Don’t have callers waiting

If some task the API performs involves sending an email notification, do not run this in the same thread in which the main task is being executed. A connectivity imperfection with the mail server could tack on seconds — time during which the user has abandoned the application.

In general, it’s important to identify tasks that an API does not have to run during the request lifetime, i.e., that can be executed in a separate thread or process.

Specific techniques for this depend on the design of your solution but it might involve any of the following:

  • Asynchronous programming
  • ‘Fire-and-forget’ calls
  • Queue-based message brokers
  • Triggering an external process

Keep in mind that a user is waiting for your response so deliver it as soon as possible.

Use WebSockets

WebSocket protocol enables two-way communication between a client application and the server. This allows pushing notifications to be sent to clients whenever something of interest has happened. In this way, clients don’t have to poll the server to ‘catch’ some event.

In addition, this protocol is fit for streaming, which consists of transmitting data as a continuous flow, allowing the client to start reading data as soon as there is some available. Even when data is still being received, the client can start reading data. A typical example of this is video streaming.

Deserialize fast

In some cases, the default JSON serializer/deserializer a programming language/framework offers is not the one with the best performance overall. Explore faster JSON serialization libraries that are available for your programming language of choice.

Use compression

Make sure that the web server hosting your API supports HTTP compression and enable it. This is an easy and effective way to reduce the size of both request and response payloads, thus increasing the speed.

Use HTTP/2

HTTP/2 transfers data in binary representations (instead of textual ones), making it a much faster protocol than HTTP/1.x. It uses multiplexed streams, allowing for multiple requests and responses to be transferred at the same time, as opposed to HTTP/1.x which only accepts one single request at a time.
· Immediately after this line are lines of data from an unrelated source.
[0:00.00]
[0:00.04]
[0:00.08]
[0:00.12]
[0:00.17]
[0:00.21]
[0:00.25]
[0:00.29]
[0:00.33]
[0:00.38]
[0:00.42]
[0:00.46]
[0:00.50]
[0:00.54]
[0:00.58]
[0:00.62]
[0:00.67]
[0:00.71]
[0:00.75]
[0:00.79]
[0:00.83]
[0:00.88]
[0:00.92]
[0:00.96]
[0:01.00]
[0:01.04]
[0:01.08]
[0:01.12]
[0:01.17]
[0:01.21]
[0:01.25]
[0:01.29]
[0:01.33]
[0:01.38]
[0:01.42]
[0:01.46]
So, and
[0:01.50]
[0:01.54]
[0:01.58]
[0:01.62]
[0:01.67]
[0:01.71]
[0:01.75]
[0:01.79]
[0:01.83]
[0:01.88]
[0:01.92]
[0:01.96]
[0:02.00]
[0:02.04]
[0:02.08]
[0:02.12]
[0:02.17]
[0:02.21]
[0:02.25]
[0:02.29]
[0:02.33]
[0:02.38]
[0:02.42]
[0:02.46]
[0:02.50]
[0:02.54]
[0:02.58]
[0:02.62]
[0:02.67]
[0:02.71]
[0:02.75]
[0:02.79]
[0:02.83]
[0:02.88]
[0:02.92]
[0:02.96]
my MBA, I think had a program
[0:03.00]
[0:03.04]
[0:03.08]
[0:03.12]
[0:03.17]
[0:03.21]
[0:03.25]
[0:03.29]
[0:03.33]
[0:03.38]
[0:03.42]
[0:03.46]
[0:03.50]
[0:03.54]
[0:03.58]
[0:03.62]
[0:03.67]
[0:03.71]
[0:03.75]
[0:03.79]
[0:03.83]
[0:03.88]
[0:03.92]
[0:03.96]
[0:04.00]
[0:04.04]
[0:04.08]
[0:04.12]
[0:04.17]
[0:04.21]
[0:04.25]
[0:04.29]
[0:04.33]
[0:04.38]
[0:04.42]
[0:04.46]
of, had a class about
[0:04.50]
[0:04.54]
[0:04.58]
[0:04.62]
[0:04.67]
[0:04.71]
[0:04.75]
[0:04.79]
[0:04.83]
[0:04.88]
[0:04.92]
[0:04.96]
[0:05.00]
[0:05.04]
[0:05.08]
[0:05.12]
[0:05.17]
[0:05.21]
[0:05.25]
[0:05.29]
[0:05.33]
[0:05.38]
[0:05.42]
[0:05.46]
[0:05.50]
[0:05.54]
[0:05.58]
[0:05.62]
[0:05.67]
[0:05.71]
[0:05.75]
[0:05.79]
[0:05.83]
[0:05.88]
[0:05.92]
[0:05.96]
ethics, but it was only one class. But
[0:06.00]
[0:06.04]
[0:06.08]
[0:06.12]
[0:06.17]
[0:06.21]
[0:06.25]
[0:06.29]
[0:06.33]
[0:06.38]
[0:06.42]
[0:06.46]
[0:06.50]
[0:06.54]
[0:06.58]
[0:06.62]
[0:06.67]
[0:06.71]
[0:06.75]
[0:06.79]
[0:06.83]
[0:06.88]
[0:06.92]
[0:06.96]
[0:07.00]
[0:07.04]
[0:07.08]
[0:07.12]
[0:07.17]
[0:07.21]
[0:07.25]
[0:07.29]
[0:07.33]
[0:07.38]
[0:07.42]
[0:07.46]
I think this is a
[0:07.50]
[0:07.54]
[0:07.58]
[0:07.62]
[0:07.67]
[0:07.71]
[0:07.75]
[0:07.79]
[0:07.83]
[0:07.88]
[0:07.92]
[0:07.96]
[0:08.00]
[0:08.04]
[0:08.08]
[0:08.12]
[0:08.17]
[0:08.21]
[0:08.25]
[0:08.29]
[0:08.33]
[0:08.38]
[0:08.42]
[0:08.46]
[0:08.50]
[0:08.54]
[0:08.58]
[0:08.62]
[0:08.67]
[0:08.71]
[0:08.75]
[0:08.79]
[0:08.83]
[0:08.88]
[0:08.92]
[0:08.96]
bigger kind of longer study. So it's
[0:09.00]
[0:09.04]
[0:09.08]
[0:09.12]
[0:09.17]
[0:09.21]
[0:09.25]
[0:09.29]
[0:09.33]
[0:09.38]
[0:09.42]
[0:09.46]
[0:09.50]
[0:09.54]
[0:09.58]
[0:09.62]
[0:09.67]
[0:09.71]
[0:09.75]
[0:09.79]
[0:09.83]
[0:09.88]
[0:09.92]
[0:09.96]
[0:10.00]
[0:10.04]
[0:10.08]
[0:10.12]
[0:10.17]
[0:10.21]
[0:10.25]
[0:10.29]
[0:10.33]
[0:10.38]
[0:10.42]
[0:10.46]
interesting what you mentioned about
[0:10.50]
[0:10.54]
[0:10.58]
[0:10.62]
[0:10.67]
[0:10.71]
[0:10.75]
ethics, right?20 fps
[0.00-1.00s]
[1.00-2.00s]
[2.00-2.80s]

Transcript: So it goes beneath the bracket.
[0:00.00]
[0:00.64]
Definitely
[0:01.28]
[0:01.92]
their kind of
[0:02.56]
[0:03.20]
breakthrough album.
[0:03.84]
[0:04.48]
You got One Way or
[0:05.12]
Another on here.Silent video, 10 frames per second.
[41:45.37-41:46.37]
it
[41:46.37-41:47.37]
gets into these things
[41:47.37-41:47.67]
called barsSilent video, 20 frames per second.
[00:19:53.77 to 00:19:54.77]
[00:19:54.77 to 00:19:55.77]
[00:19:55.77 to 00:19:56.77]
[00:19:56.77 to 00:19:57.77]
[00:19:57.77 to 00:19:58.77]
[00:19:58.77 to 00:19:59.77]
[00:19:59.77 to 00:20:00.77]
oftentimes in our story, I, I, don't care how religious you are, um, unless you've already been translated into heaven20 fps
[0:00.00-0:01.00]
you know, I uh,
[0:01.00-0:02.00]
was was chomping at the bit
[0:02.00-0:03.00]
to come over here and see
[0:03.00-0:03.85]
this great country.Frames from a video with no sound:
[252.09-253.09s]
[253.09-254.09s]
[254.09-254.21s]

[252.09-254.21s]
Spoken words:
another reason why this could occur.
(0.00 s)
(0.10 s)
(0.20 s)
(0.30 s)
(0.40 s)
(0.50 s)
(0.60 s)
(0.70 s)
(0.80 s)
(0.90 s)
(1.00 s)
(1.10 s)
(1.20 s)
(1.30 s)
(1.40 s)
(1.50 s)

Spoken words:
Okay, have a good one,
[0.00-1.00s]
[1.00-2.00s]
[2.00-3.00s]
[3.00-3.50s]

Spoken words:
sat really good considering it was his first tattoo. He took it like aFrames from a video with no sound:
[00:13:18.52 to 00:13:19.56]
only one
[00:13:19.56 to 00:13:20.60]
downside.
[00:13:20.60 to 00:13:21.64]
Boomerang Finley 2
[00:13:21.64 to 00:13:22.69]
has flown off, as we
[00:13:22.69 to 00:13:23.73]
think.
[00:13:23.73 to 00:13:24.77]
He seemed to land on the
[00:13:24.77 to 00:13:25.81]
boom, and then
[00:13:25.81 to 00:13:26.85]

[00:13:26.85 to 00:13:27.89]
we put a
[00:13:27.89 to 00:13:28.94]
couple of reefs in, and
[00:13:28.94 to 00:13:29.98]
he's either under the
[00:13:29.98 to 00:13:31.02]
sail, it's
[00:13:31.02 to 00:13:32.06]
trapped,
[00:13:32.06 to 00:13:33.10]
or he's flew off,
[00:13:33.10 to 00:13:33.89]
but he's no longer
HTTP/2 is backwards compatible with HTTP/1.1 and it’s supported by all modern browsers, so it comes with a ‘free’ performance improvement if your server supports it.

A Final Word About Your Web API and UX: Make Good Decisions and Test

A Web API that performs as fast as it gets, making efficient use of network bandwidth, memory, and processor, is the result of a number of good decisions. The decision-making process takes place not just during the early design stage but also goes on during development and subsequent phases of a software development project.

Conducting load/stress tests on an API and examining its results can help spot areas that demand better performance. Prioritize them according to their impact and design a plan that involves one or more action items addressing specific performance issues.

Back-end development is meant to serve the app that the user is interacting with, so the time it takes to deliver data can either help achieve a great UX or do the opposite.